--- Problem to work on ---
Return the lines that run from the line containing "(766.90 s to 767.80 s)" through the end of the entries, both ends included. Leave out all pictures.

**** Provided data ****

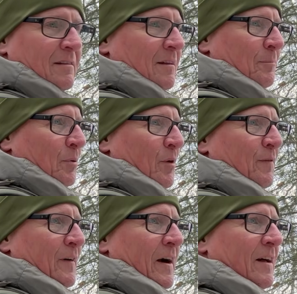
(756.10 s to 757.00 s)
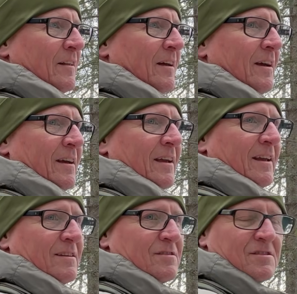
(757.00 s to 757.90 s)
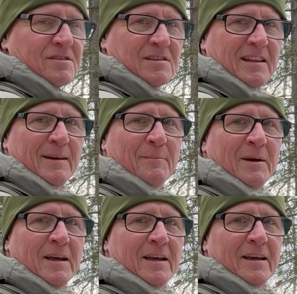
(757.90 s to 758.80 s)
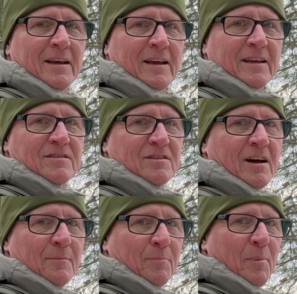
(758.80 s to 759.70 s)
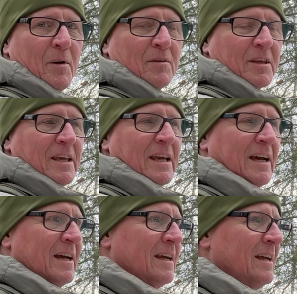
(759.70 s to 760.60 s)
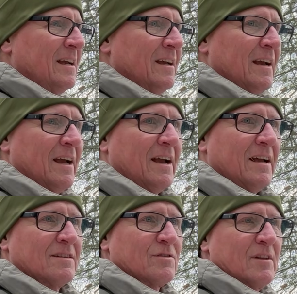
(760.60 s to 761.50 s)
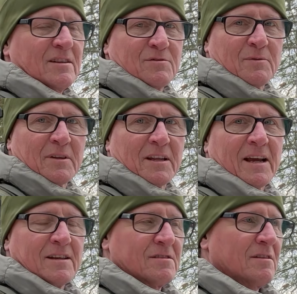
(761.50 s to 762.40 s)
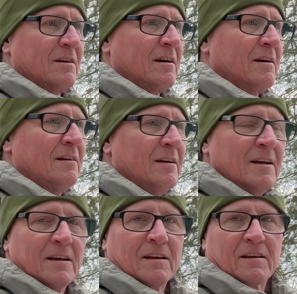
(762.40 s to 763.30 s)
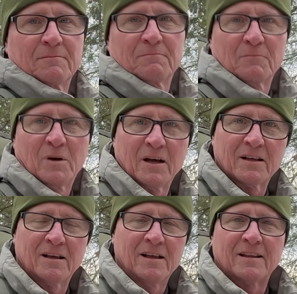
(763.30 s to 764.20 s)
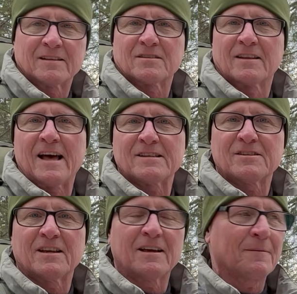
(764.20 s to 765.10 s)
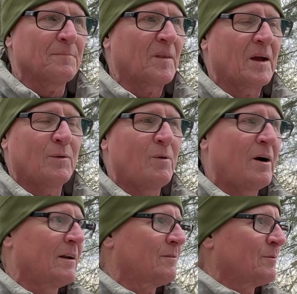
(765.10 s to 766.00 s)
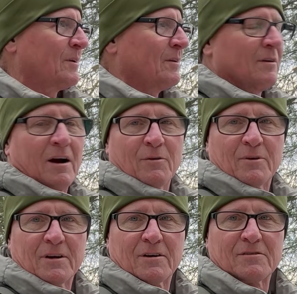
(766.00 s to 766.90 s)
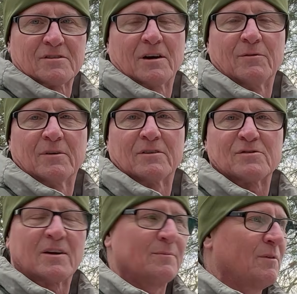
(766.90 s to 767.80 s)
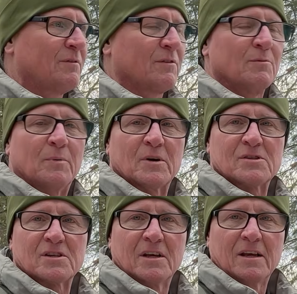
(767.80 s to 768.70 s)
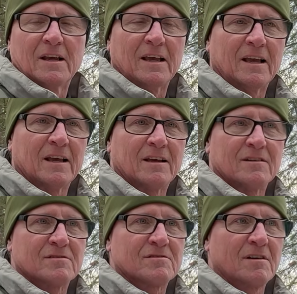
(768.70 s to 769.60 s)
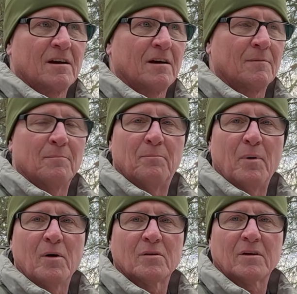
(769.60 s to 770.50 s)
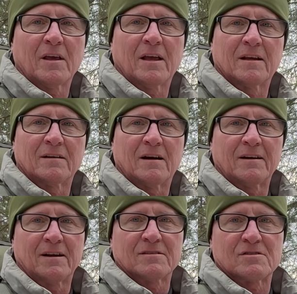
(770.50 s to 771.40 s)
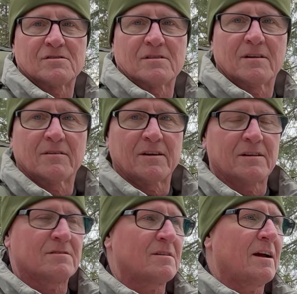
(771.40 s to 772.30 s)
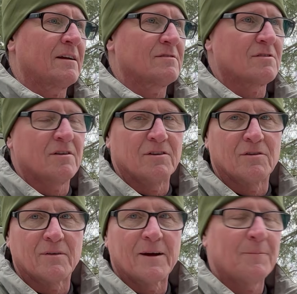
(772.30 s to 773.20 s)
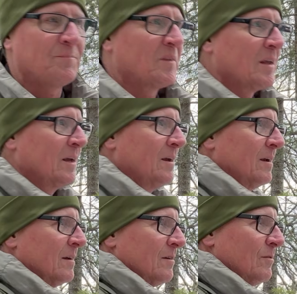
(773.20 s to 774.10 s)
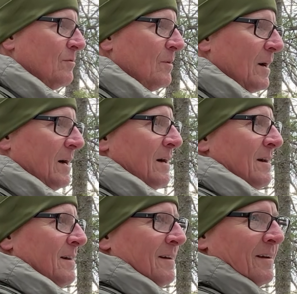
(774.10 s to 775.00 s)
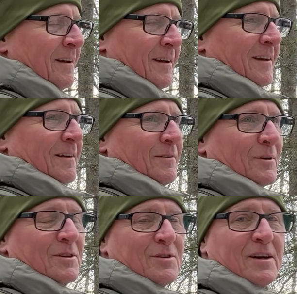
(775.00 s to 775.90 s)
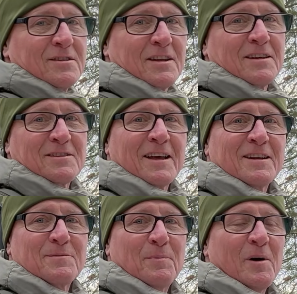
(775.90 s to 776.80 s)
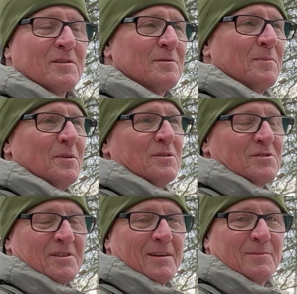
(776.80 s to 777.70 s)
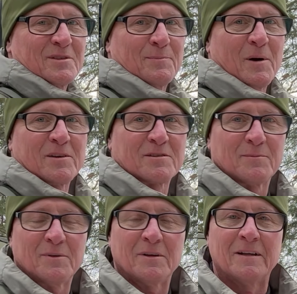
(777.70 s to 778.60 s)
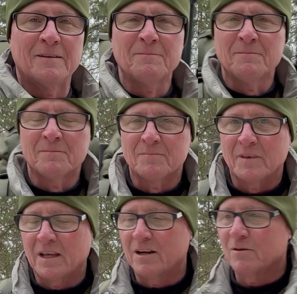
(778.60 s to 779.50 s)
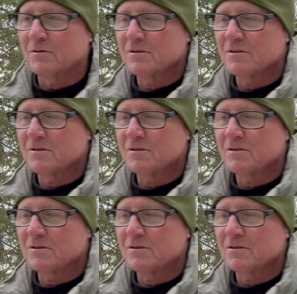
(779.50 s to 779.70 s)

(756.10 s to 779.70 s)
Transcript: the profile is slim, it's not bulky, and so that's really nice. That's the last thing I want when out here scouting and trying to move through bush, is bulk and unnecessary size on you, right? You want to try to stay as light as possible, as slim as possible, you know,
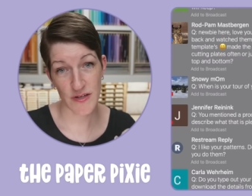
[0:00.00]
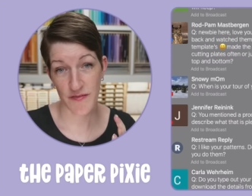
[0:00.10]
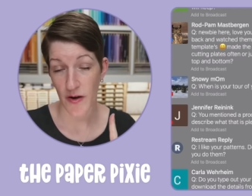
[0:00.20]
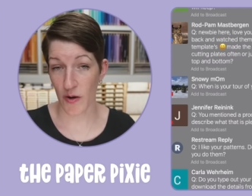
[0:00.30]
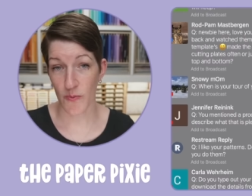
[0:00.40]
So
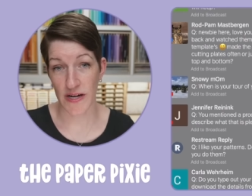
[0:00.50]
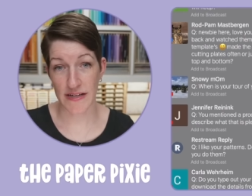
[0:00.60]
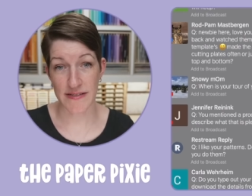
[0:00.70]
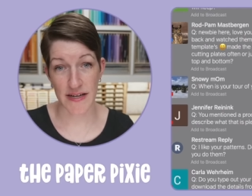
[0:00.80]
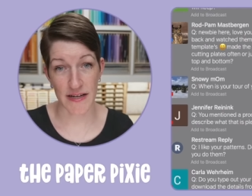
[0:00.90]
I've
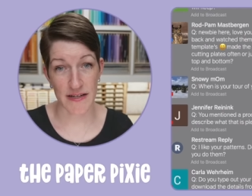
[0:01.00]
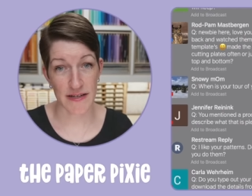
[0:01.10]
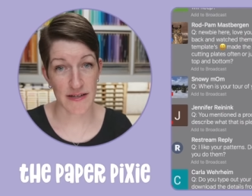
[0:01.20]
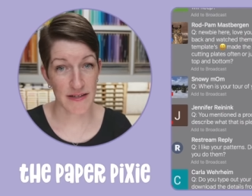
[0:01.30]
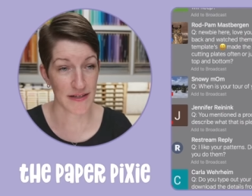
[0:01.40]
already
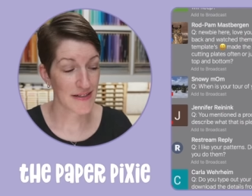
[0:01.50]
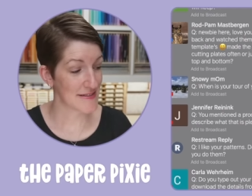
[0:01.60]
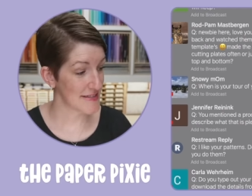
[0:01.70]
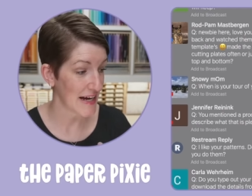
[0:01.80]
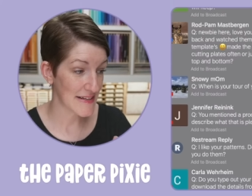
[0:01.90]
done
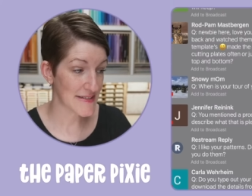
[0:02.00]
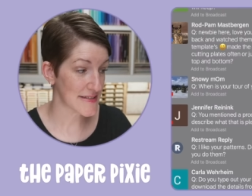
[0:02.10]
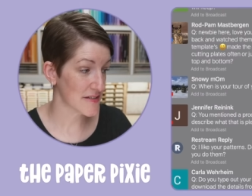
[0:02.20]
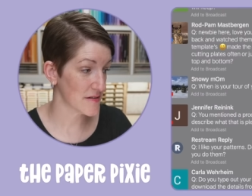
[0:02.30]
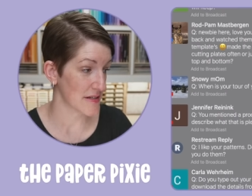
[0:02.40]
signed,
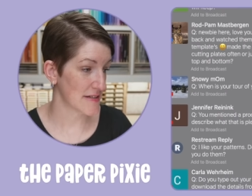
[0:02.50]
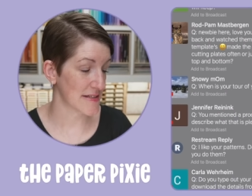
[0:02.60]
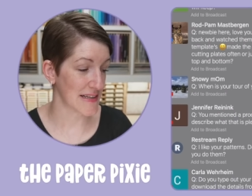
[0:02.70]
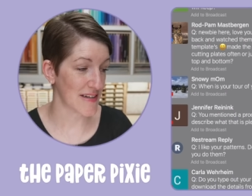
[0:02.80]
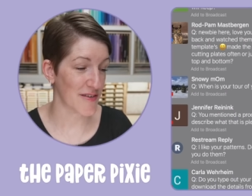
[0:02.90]
sealed, and
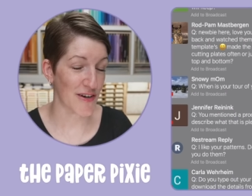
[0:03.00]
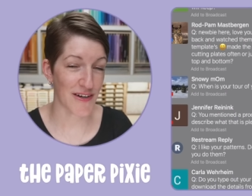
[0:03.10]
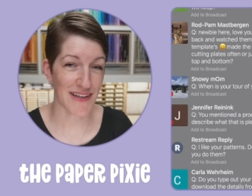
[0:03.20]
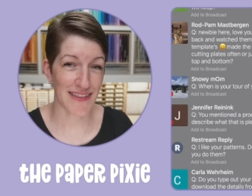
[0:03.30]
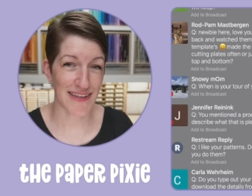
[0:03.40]

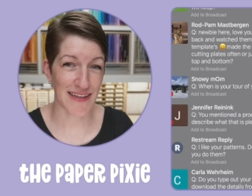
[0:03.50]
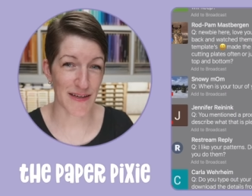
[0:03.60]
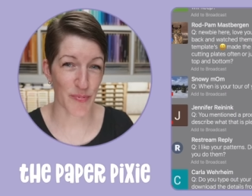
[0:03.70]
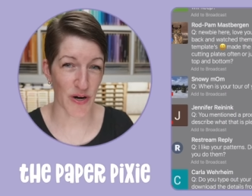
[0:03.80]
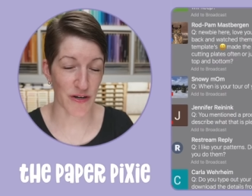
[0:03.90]
delivered
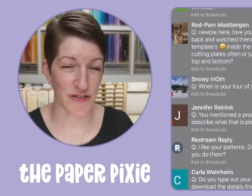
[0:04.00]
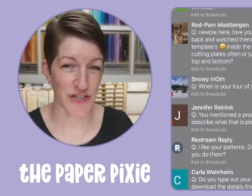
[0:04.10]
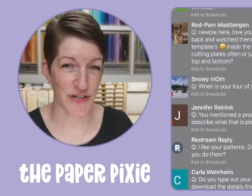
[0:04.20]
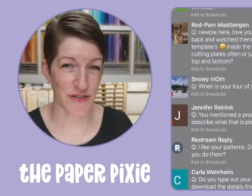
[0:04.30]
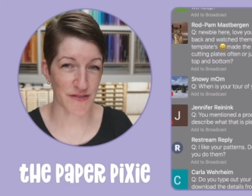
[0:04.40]
the product
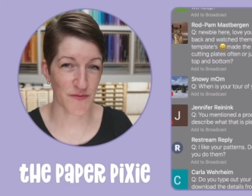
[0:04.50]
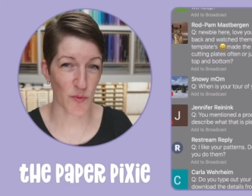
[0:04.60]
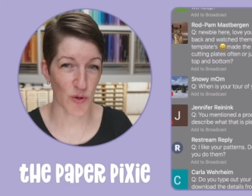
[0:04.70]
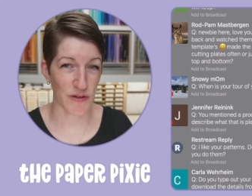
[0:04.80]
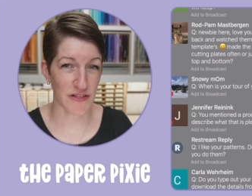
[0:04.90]
shares
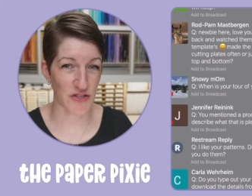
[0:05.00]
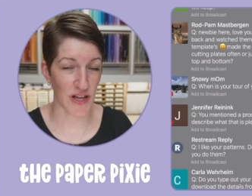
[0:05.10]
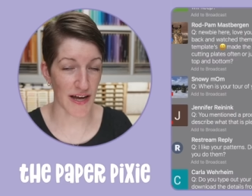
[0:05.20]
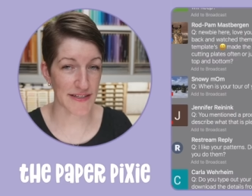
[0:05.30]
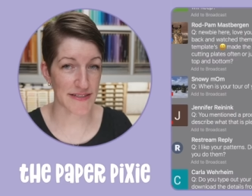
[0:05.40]
for the
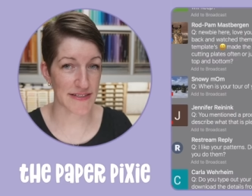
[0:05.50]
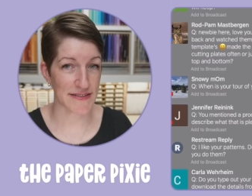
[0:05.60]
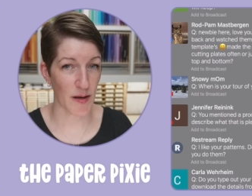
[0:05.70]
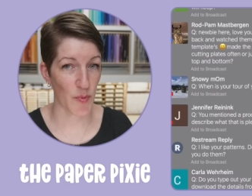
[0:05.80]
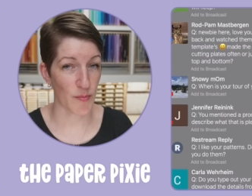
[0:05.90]
July to
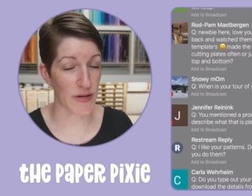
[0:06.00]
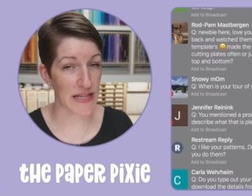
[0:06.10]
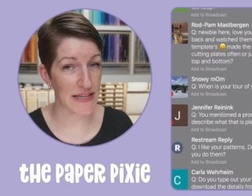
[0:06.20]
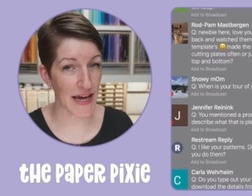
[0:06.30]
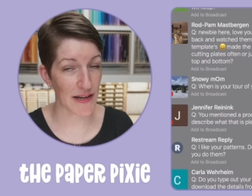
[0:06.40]
December
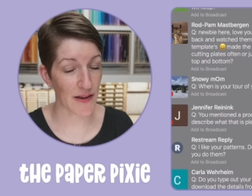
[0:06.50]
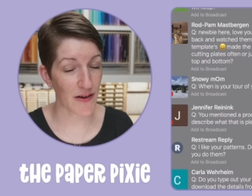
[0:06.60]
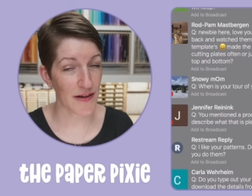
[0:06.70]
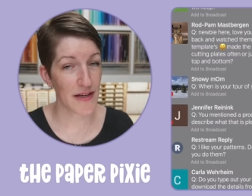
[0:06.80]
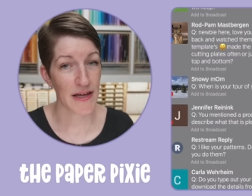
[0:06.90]
mini
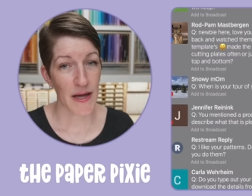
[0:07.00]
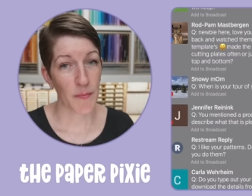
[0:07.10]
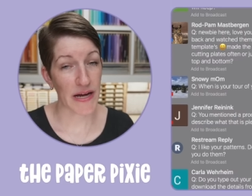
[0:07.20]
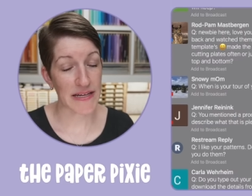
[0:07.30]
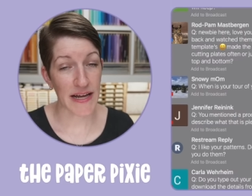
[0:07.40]
catalog. My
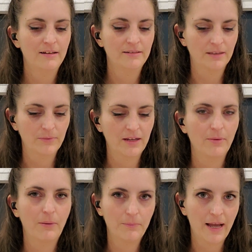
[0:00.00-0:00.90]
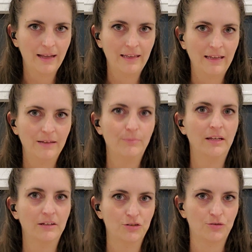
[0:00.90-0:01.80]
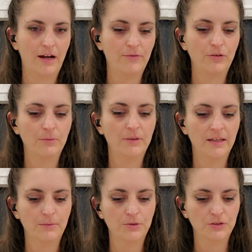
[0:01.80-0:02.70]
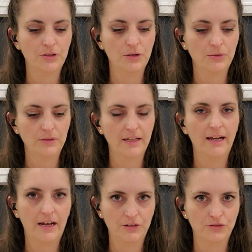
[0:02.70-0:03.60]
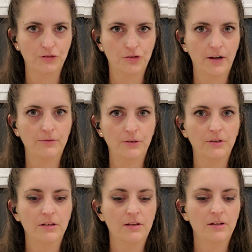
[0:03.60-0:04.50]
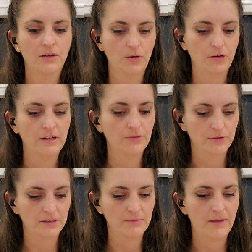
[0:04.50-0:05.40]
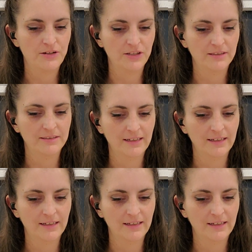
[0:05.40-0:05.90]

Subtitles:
Something about Penny and being a traveler, being able to go like astral travel, go to different dimensions.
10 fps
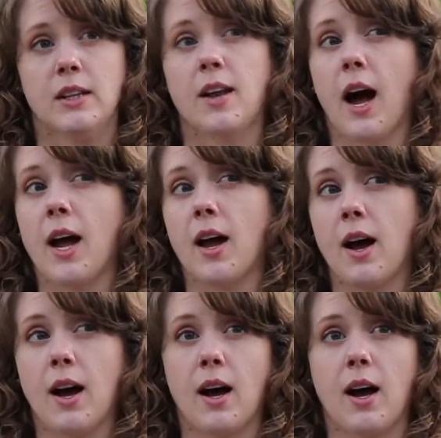I
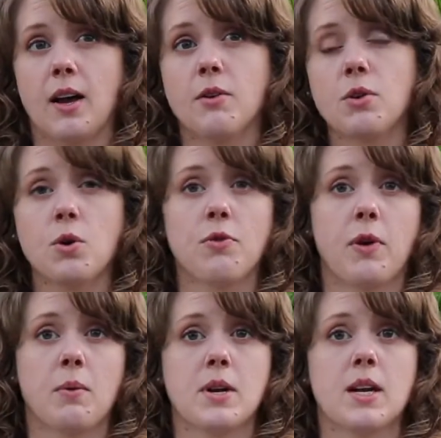don't know if I
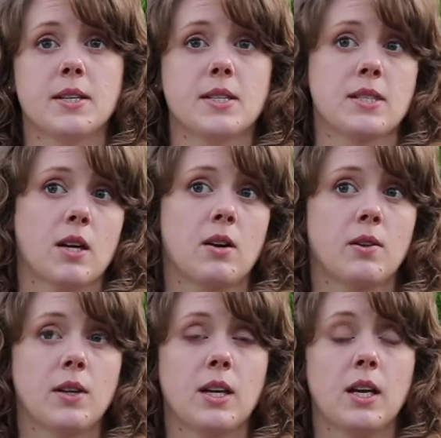would
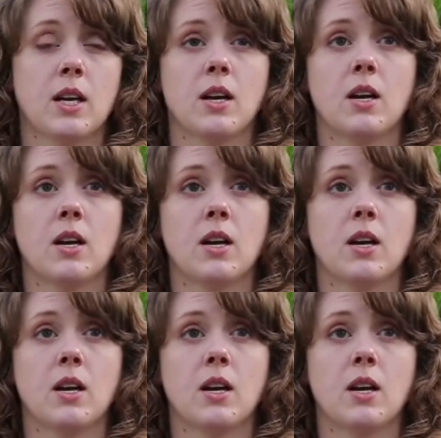necessarily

****

--- Answer to the problem ---
(766.90 s to 767.80 s)
(767.80 s to 768.70 s)
(768.70 s to 769.60 s)
(769.60 s to 770.50 s)
(770.50 s to 771.40 s)
(771.40 s to 772.30 s)
(772.30 s to 773.20 s)
(773.20 s to 774.10 s)
(774.10 s to 775.00 s)
(775.00 s to 775.90 s)
(775.90 s to 776.80 s)
(776.80 s to 777.70 s)
(777.70 s to 778.60 s)
(778.60 s to 779.50 s)
(779.50 s to 779.70 s)

(756.10 s to 779.70 s)
Transcript: the profile is slim, it's not bulky, and so that's really nice. That's the last thing I want when out here scouting and trying to move through bush, is bulk and unnecessary size on you, right? You want to try to stay as light as possible, as slim as possible, you know,
[0:00.00]
[0:00.10]
[0:00.20]
[0:00.30]
[0:00.40]
So
[0:00.50]
[0:00.60]
[0:00.70]
[0:00.80]
[0:00.90]
I've
[0:01.00]
[0:01.10]
[0:01.20]
[0:01.30]
[0:01.40]
already
[0:01.50]
[0:01.60]
[0:01.70]
[0:01.80]
[0:01.90]
done
[0:02.00]
[0:02.10]
[0:02.20]
[0:02.30]
[0:02.40]
signed,
[0:02.50]
[0:02.60]
[0:02.70]
[0:02.80]
[0:02.90]
sealed, and
[0:03.00]
[0:03.10]
[0:03.20]
[0:03.30]
[0:03.40]

[0:03.50]
[0:03.60]
[0:03.70]
[0:03.80]
[0:03.90]
delivered
[0:04.00]
[0:04.10]
[0:04.20]
[0:04.30]
[0:04.40]
the product
[0:04.50]
[0:04.60]
[0:04.70]
[0:04.80]
[0:04.90]
shares
[0:05.00]
[0:05.10]
[0:05.20]
[0:05.30]
[0:05.40]
for the
[0:05.50]
[0:05.60]
[0:05.70]
[0:05.80]
[0:05.90]
July to
[0:06.00]
[0:06.10]
[0:06.20]
[0:06.30]
[0:06.40]
December
[0:06.50]
[0:06.60]
[0:06.70]
[0:06.80]
[0:06.90]
mini
[0:07.00]
[0:07.10]
[0:07.20]
[0:07.30]
[0:07.40]
catalog. My
[0:00.00-0:00.90]
[0:00.90-0:01.80]
[0:01.80-0:02.70]
[0:02.70-0:03.60]
[0:03.60-0:04.50]
[0:04.50-0:05.40]
[0:05.40-0:05.90]

Subtitles:
Something about Penny and being a traveler, being able to go like astral travel, go to different dimensions.
10 fps
I
don't know if I
would
necessarily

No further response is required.